The only conductor not participating in power transmission from the surface to the tool string is the
center #7 conductor. The DLL deep and shallow investigation reference voltage is at the surface and
is provided by the DLL fish. It is not possible to connect the DLL fish to conductor #7 and at the
same time take the difference between the voltage on conductor #7 and the SP fish because
connecting the DLL fish to #7 places a low impedance (short) across the input of the surface SP
measurement amplifier.
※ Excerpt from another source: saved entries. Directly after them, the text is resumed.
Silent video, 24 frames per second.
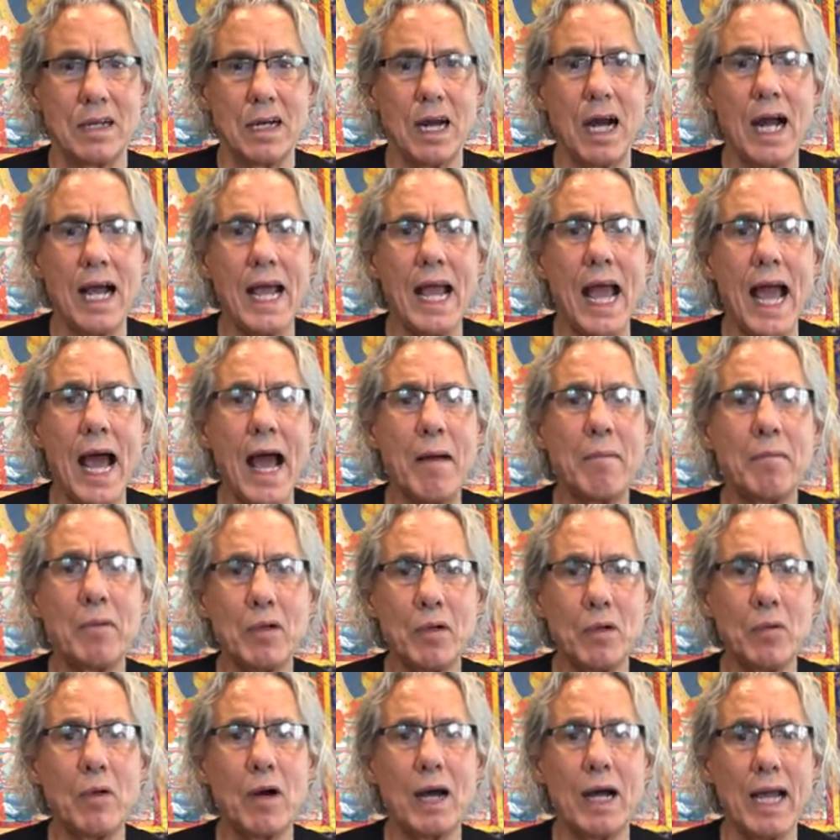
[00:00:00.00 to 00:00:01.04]
I am
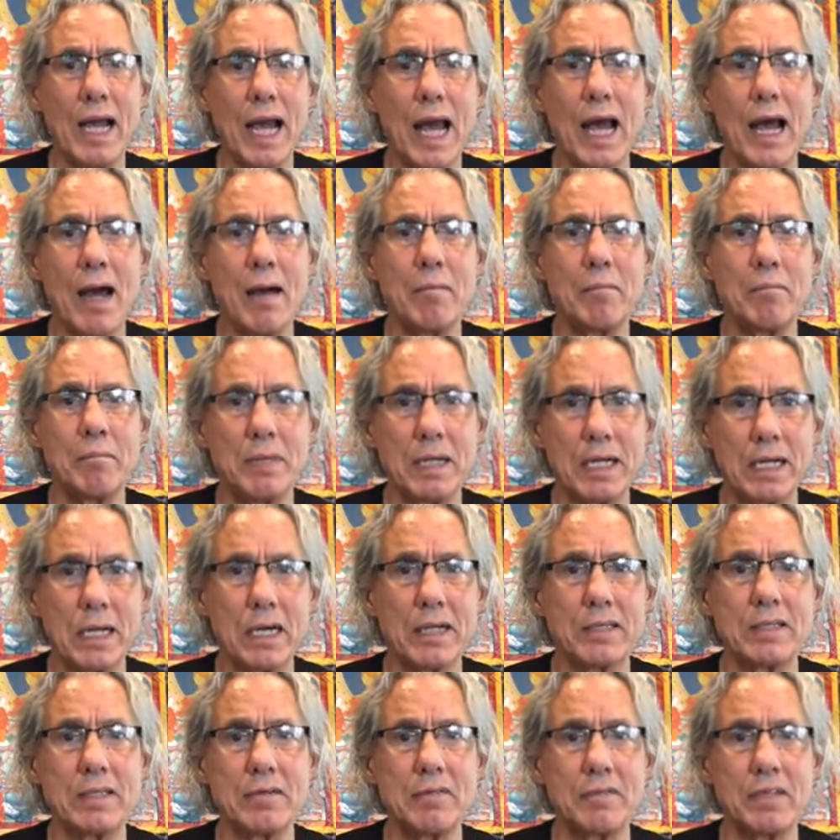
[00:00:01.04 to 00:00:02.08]
who I am
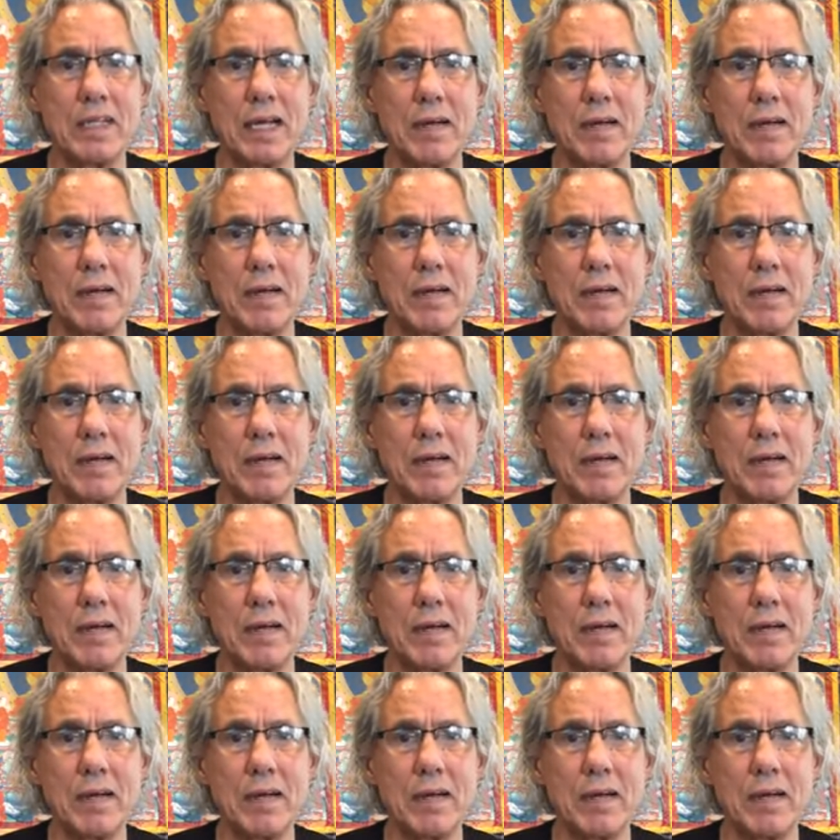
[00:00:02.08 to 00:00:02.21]
because of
However, number seven conductor can provide a stable reference voltage
for a downhole SP measurement as well as a stable reference for the downhole V0 shallow and deep
measurement.
Shown in figure 1 below is the connection necessary to obtain the downhole digitized SP and at the
same time a downhole conventional DLL V0 shallow and deep measurement.. To obtain a downhole
SP, the SP ring must be run above the cable head and therefore must be a DITS 37 pin type SP sub.
Also, the Analog Interface Board in the GTET must have jumper JP12 open.
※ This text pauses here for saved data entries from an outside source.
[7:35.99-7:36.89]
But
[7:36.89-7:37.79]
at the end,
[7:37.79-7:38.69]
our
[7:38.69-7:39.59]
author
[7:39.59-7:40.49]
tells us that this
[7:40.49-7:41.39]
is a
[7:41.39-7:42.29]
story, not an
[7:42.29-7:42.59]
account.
U6 and U7 in figure 1 both use the same ground reference which is the same as the tool case and thus
armor. The telemetry system sends both INC board A/D #7 and INC board A/D #6 to the surface.
The surface software computes the difference between these two numbers and displays the digitalSP.
There is a revision level change in the original Analog brd in the GTET required for Digital SP.
Original Sinopec GTET tools didnt have it. The board is 101293966.
In addition, conductor line #7 on the DIMP MUST be jumpered to the DLLT fish until the SP control
and current monitor brd in the DIMP is changed (and tested with firmware) to allow a relay on board
to make this jumper connection. Board is 101322933.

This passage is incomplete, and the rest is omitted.